• [WORK INSTRUCTIONS]:
Nothing but the images should be left out when the entries are restated word for word.

• [Saved entries]:

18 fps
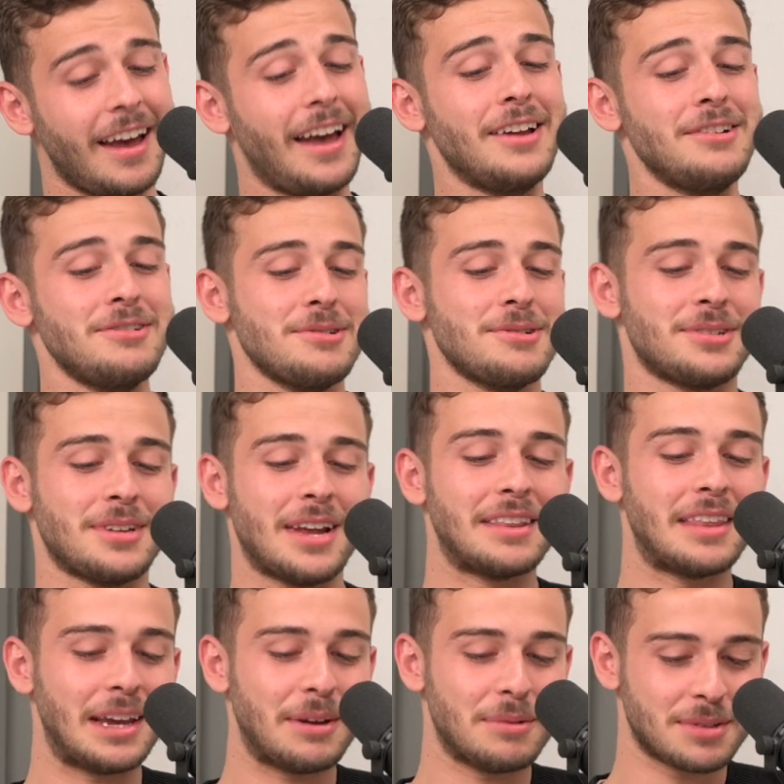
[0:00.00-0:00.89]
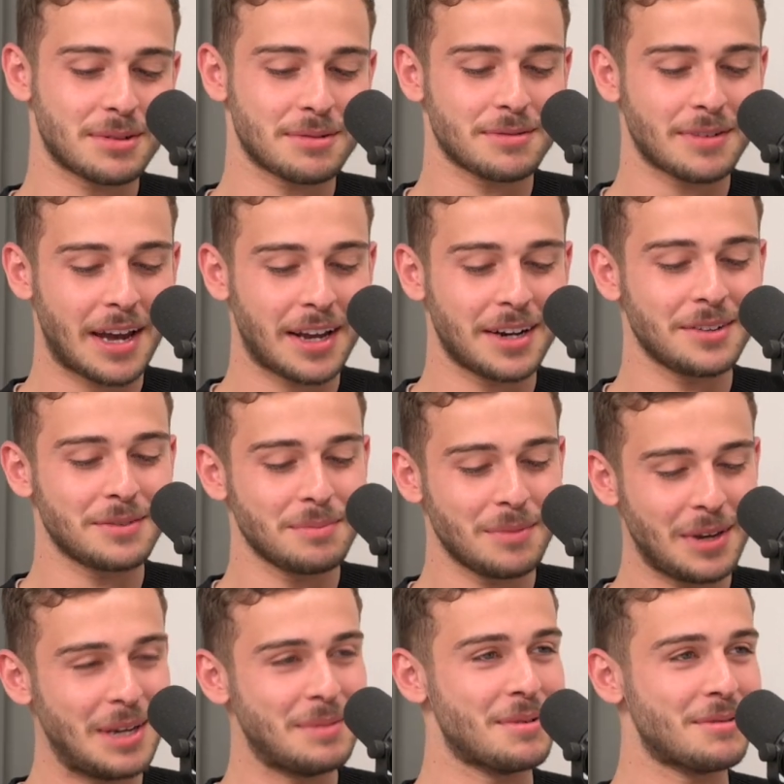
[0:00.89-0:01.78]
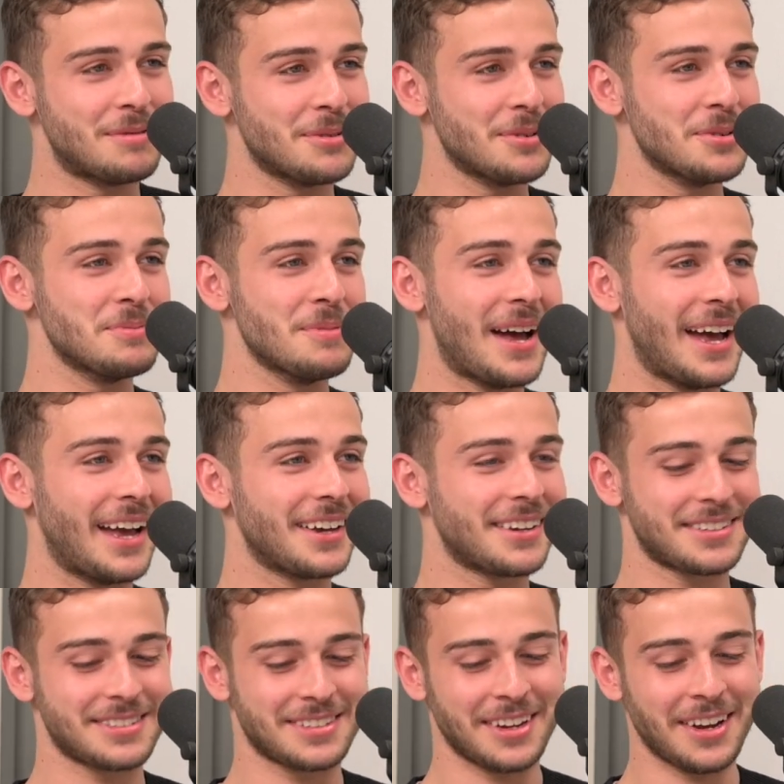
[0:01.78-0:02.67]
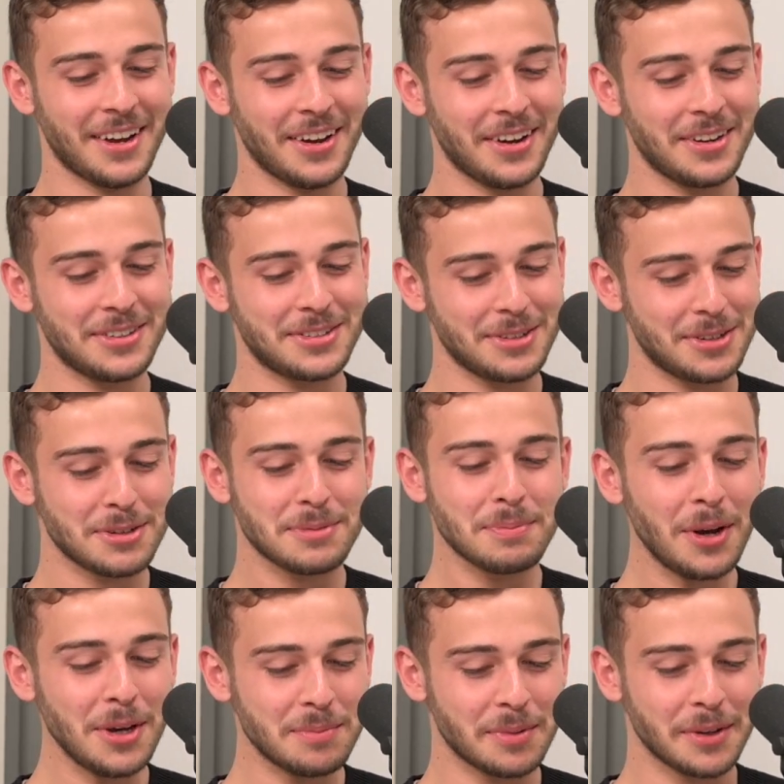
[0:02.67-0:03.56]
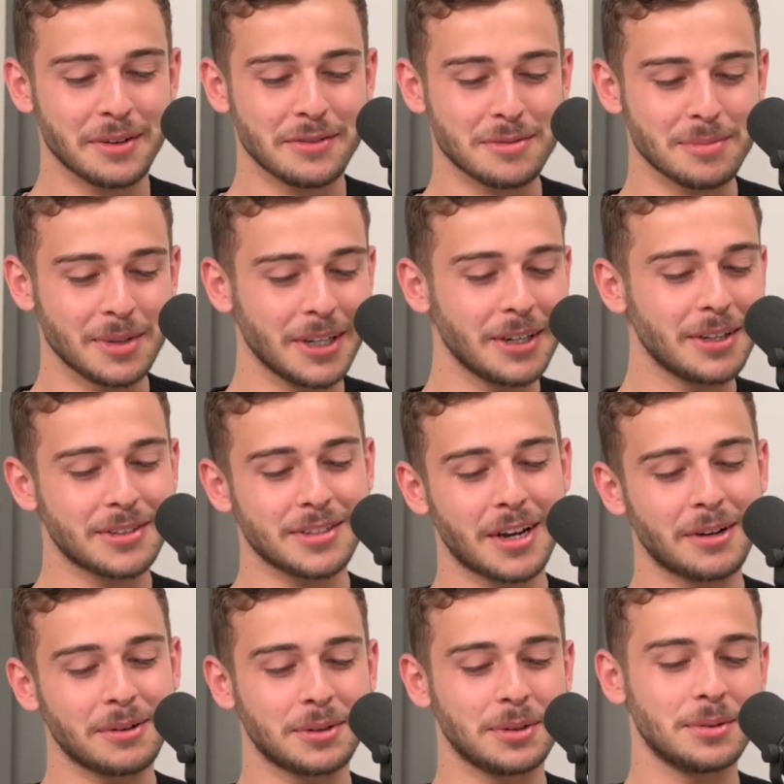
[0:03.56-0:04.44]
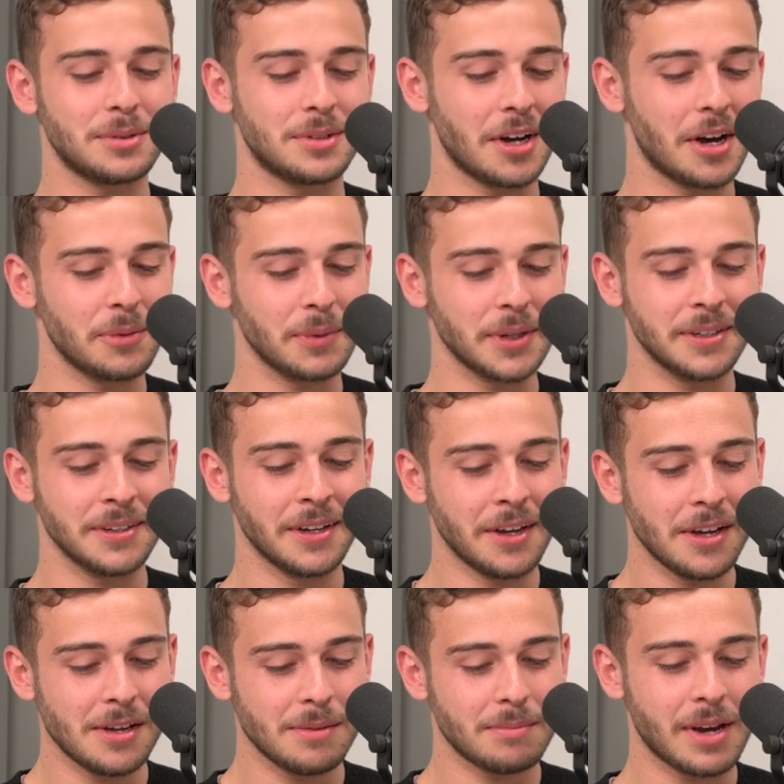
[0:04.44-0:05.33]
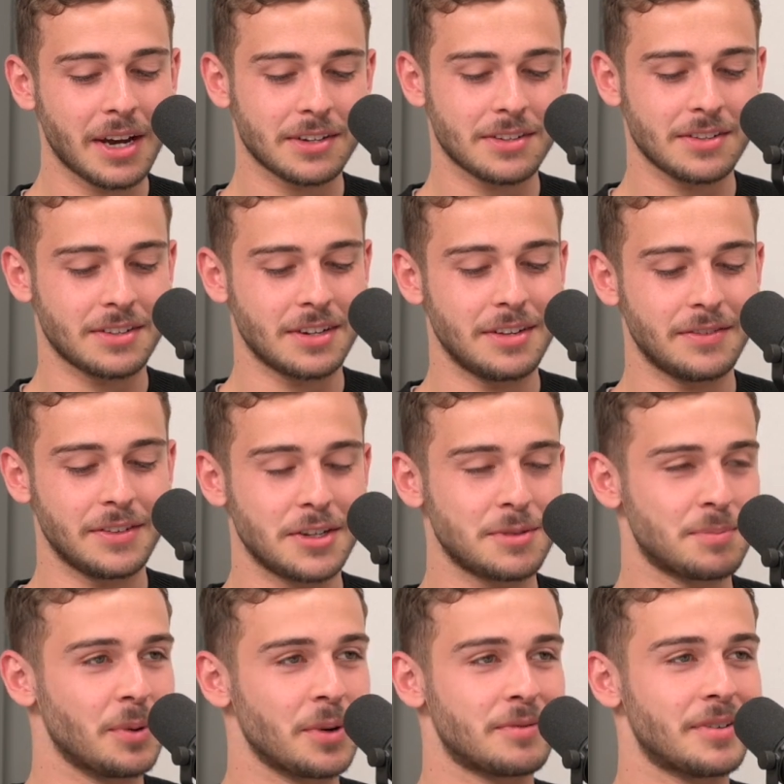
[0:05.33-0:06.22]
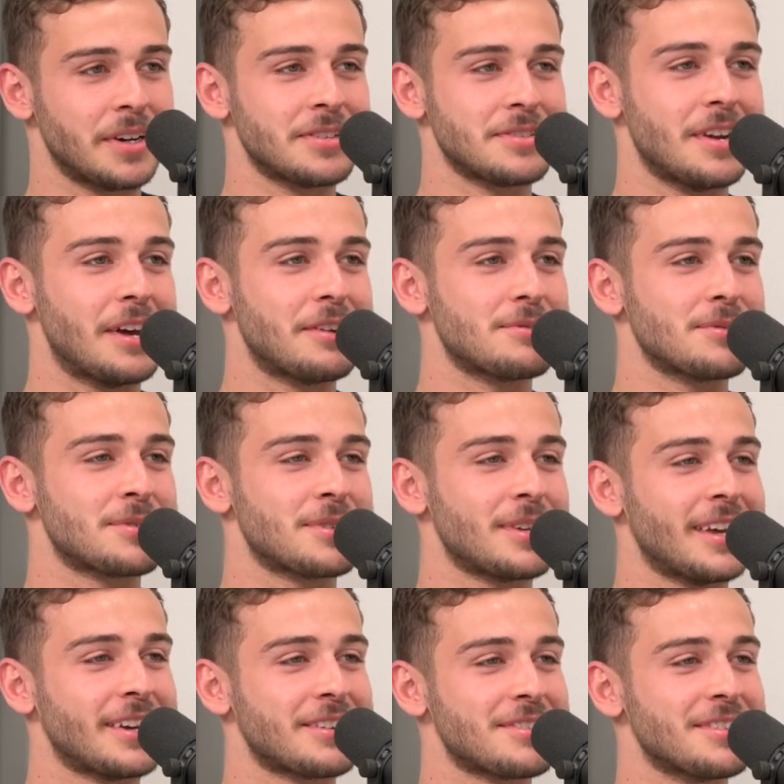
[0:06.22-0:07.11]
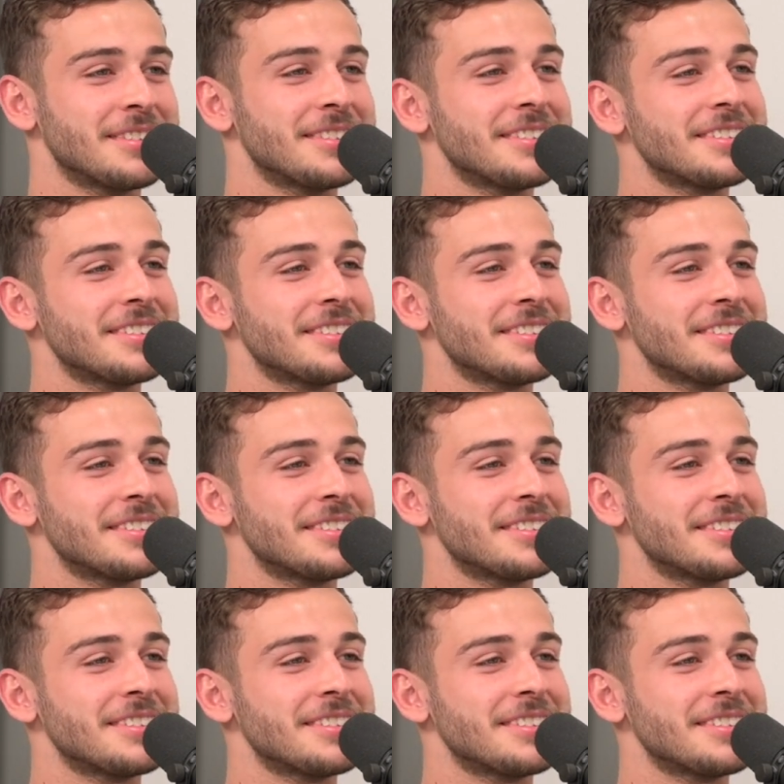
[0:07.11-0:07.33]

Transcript: Andrew said that he was a fan of me before Max. So despite being from a little town called Darwin, Max isn't even his boyfriend's natural selection.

• [SOLUTION TO THIS EXERCISE]:
18 fps
[0:00.00-0:00.89]
[0:00.89-0:01.78]
[0:01.78-0:02.67]
[0:02.67-0:03.56]
[0:03.56-0:04.44]
[0:04.44-0:05.33]
[0:05.33-0:06.22]
[0:06.22-0:07.11]
[0:07.11-0:07.33]

Transcript: Andrew said that he was a fan of me before Max. So despite being from a little town called Darwin, Max isn't even his boyfriend's natural selection.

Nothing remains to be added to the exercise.